MENGIKUTI SYEKH ZAMAKHSYARI?(7)

“Di, awakmu dek endi saiki. Wis piro anakmu”, tanya Yai Ka’ lewat ponsel. Saya jawab panjang lebar, termasuk meminta maaf, karena dua anak saya belum ada yang mondok. Yang sulung itba’ Avecena atau Ibnu Sina, saat itu kuliah di kedokteran, yang bungsu masih di SD berazam ngapalin al-Qur’an. “Yo yo, gak opo opo”, respon beliau atas jawaban saya. Terung terang, dalam hati saya bertanya tanya, bagaimana perasaan Yai Ka’ bertanya soal keluarga, istri dan anak.

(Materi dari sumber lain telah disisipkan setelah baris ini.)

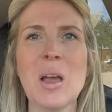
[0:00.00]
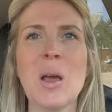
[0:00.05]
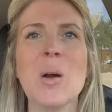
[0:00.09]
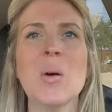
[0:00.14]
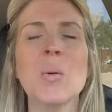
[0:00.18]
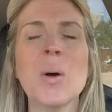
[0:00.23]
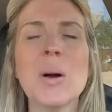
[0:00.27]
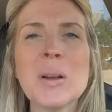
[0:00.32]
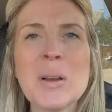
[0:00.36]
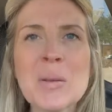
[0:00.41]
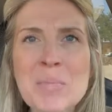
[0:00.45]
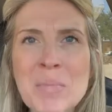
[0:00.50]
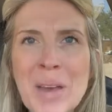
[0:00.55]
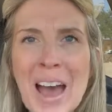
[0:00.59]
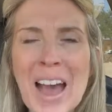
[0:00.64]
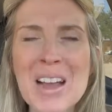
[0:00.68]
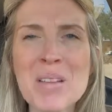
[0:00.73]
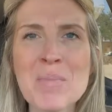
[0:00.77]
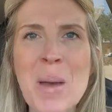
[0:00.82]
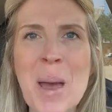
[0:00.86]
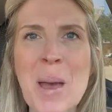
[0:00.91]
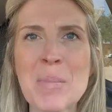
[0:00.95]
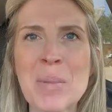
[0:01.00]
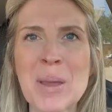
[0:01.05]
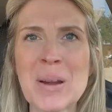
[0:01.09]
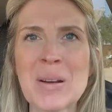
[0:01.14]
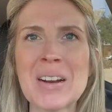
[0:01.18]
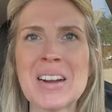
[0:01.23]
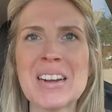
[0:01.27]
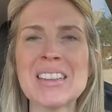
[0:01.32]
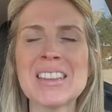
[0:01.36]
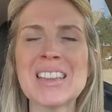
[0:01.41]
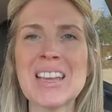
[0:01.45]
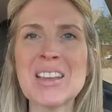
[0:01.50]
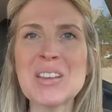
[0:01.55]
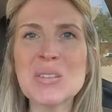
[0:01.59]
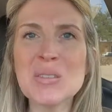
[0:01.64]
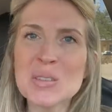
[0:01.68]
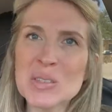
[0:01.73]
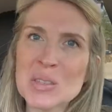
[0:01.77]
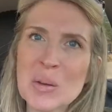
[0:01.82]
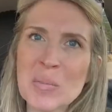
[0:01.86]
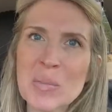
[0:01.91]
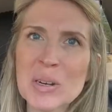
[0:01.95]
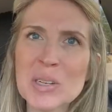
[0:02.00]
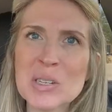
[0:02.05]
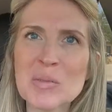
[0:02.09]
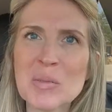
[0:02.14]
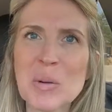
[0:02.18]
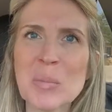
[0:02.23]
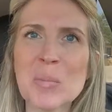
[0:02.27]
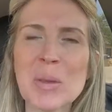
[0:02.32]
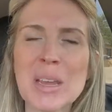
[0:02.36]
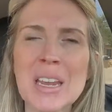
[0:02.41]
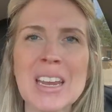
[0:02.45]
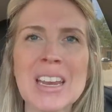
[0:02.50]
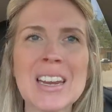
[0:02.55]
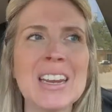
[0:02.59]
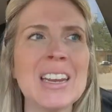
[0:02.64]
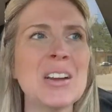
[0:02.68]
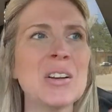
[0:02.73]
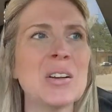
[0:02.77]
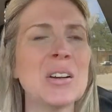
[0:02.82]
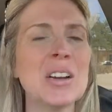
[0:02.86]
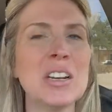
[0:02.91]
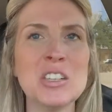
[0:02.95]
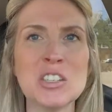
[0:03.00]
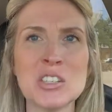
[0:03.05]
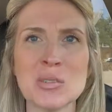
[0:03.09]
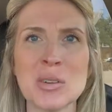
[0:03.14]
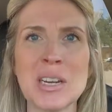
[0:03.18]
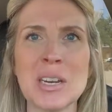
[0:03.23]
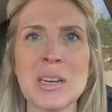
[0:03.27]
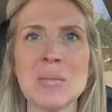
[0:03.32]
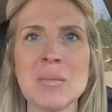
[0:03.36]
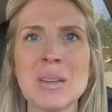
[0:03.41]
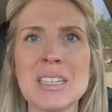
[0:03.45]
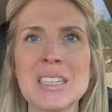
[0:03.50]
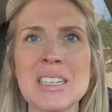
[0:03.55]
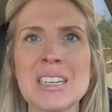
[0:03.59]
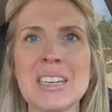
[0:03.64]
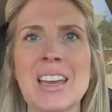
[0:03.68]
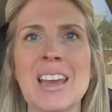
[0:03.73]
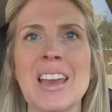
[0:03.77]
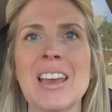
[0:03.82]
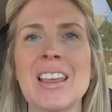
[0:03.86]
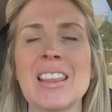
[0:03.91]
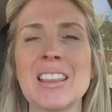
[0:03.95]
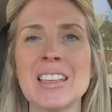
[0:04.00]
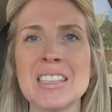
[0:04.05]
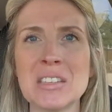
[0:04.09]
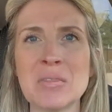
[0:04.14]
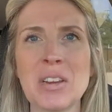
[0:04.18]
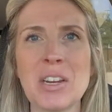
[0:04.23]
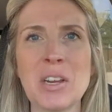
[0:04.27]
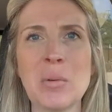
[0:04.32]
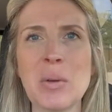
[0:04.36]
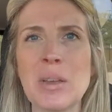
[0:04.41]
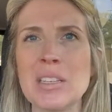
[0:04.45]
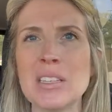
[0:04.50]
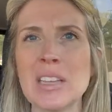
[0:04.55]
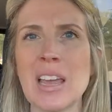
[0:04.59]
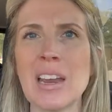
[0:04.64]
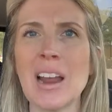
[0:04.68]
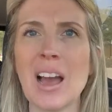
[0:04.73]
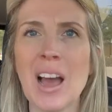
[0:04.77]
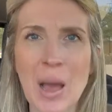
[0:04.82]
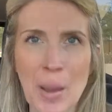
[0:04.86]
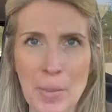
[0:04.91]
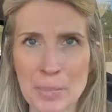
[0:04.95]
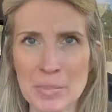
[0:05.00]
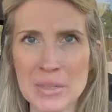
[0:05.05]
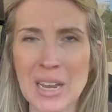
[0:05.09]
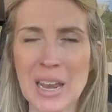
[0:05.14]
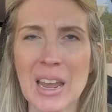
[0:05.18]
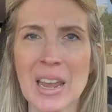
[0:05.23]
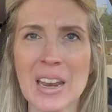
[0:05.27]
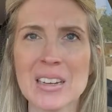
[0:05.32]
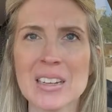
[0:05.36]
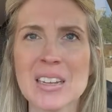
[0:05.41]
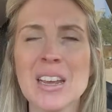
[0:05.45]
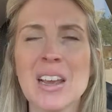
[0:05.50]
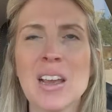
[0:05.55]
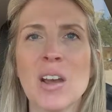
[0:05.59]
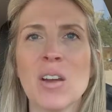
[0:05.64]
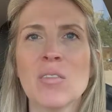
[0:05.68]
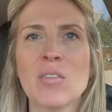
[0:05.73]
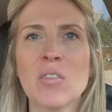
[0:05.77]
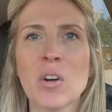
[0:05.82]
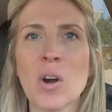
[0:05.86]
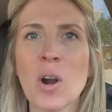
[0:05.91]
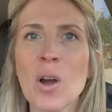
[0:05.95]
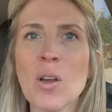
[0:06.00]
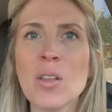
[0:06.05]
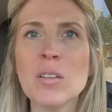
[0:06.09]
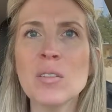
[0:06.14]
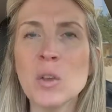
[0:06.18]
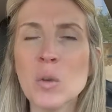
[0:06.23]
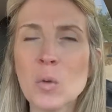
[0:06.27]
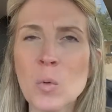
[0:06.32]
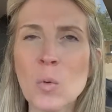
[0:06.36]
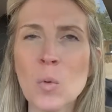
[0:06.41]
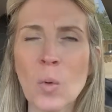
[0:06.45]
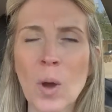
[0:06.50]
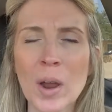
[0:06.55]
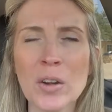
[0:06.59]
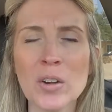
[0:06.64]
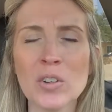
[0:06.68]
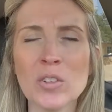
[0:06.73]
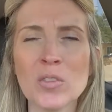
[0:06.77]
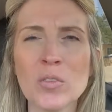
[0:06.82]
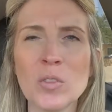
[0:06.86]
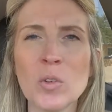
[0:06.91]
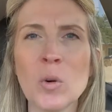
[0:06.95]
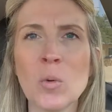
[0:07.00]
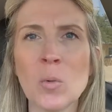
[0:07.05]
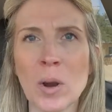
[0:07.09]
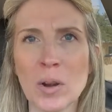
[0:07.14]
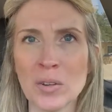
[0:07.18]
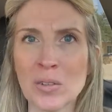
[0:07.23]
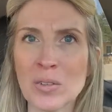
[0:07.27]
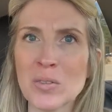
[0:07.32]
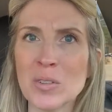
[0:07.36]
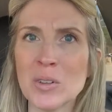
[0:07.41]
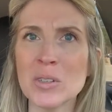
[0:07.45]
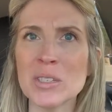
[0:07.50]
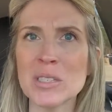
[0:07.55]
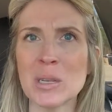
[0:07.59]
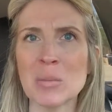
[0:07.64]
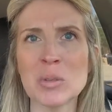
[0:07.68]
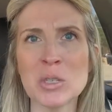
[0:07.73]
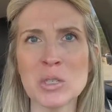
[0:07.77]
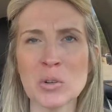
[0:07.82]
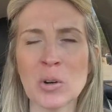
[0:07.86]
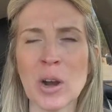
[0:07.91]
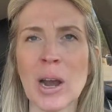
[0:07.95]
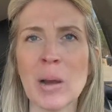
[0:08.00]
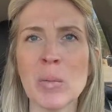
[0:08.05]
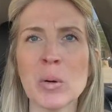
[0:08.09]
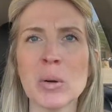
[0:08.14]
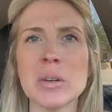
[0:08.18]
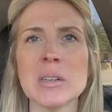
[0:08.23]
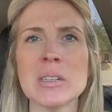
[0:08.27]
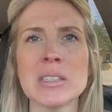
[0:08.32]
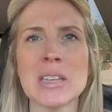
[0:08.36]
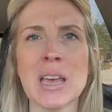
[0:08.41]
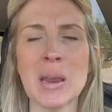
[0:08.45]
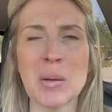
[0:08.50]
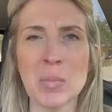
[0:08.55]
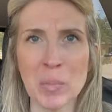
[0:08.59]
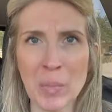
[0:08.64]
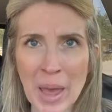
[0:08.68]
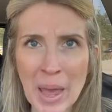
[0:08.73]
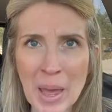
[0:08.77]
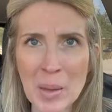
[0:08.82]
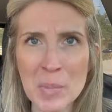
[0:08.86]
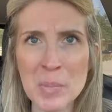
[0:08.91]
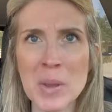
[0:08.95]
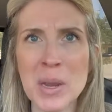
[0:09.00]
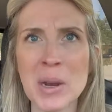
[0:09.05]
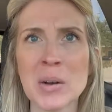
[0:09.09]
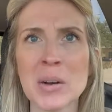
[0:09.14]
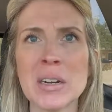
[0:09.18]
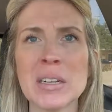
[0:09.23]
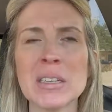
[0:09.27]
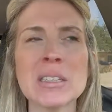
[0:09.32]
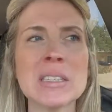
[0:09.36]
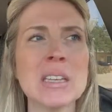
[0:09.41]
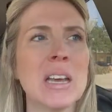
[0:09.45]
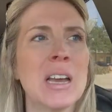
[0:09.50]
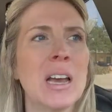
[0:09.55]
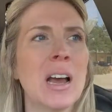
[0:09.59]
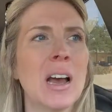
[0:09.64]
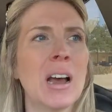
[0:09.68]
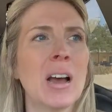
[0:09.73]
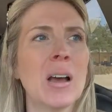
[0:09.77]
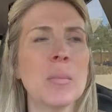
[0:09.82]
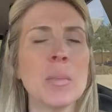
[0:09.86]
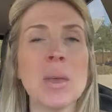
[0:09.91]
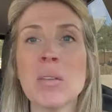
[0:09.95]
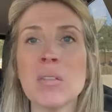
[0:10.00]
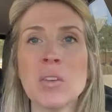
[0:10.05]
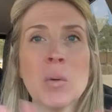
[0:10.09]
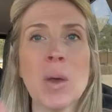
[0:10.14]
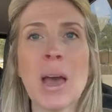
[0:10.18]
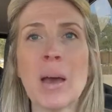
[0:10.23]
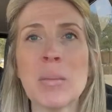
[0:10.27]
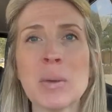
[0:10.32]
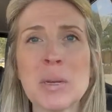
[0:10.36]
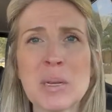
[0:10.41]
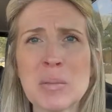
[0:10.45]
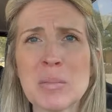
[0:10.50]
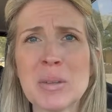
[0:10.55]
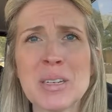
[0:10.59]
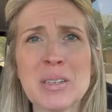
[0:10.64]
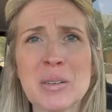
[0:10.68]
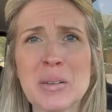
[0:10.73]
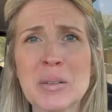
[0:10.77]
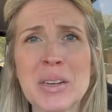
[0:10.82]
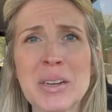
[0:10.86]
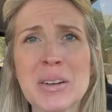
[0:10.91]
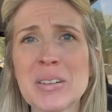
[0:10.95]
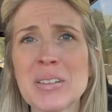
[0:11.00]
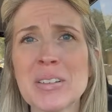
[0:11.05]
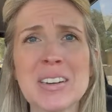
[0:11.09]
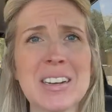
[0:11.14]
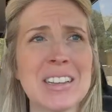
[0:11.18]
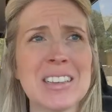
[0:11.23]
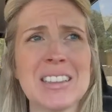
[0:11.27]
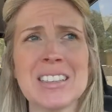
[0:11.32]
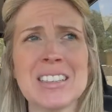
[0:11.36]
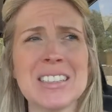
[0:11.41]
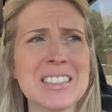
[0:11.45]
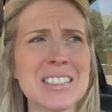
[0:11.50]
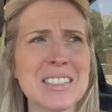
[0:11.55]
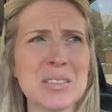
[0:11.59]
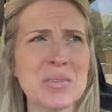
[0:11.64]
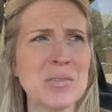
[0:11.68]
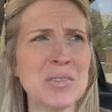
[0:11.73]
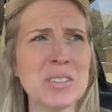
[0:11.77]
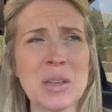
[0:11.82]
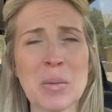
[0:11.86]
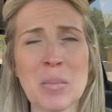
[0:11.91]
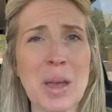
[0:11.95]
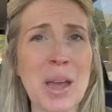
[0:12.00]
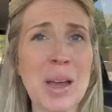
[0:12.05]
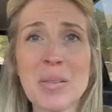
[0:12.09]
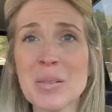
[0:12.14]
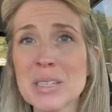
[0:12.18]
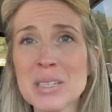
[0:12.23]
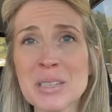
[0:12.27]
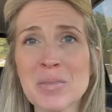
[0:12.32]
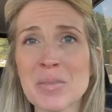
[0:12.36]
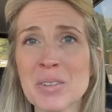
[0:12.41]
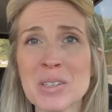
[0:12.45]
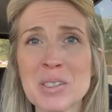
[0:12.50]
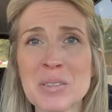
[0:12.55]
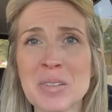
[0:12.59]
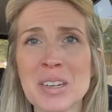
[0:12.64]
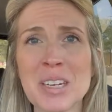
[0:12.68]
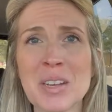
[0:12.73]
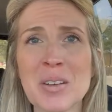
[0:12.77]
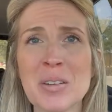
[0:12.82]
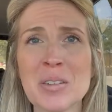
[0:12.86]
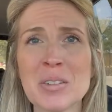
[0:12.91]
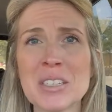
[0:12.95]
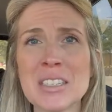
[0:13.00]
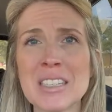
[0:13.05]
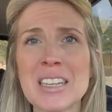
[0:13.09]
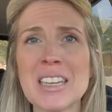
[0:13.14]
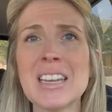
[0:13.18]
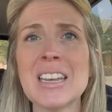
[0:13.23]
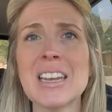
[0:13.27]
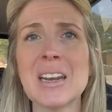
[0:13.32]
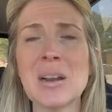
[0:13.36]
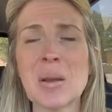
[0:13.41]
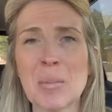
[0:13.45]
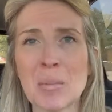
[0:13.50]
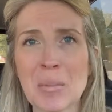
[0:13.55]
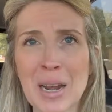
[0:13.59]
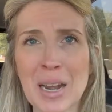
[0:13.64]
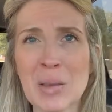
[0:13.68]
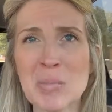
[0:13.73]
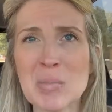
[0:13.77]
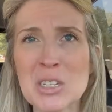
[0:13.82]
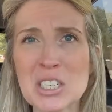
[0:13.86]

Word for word: Welcome back, pet parent. Thank you so much for being here and joining me today. This video is an update for all of you wonderful, wonderful subscribers and pet parents. Um, if you happen to be new here and this somehow is the first video you're seeing, my name is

Sementara beliau–saya yakin semua muridnya tak ada yang pernah mengusik perkara yang satu ini–terus “sendirian”. Boleh jadi, serupa, semua santri merasa syu’ al-adab bila berani berannya masuk ke wilayah privat, apalagi jika itu kiai yang demikian dita’dzimi. Saya tidak tahu atau belum dapat info yang belakangan, karena kini memasuki era santri terkena virus kritisisme dan liberalisme berpikir.

 Akibatnya, menggerus nilai dan sikap yang selama ini dianggap sakral, keadaban, akhlaq al-karimah, ketawadluan. Dengan argumen mencari sandaran fiqh yang dipegangi beliau, jangan jangan ada yang kebablasen memberanikan diri bertanya ihwal hukumnya melajang ? Karena dari sudut syarat rukun syar’i semuanya melekat dalam diri beliau, apalagi secara geneologis potensial bakal menghadirkan dzurriyah yang dahsyat. Lalu, reasoningnya apa ? Jawaban yang enak, itulah sir-nya Yai Ka’.

Kendati, dalam sejarah Islam, ditemui sejumlah nama nama besar dari kalangan ulama ternama di berbagai disiplin ilmu yang melajang sepanjang hayat. Sebutlah di antaranya, al-Marwazi al-Baghdadi, Zamakhsyari al-Mu’tazili, Ibnu Jarir al-Thabari, Rabi’ah al-Adawiyah dst (KH Husein Muhammad tengah serius menulis serial ulama yang melajang). Ngapunten Yai Ka’, lancang dan su’ al-adab, menyentuh “sir” jenengan.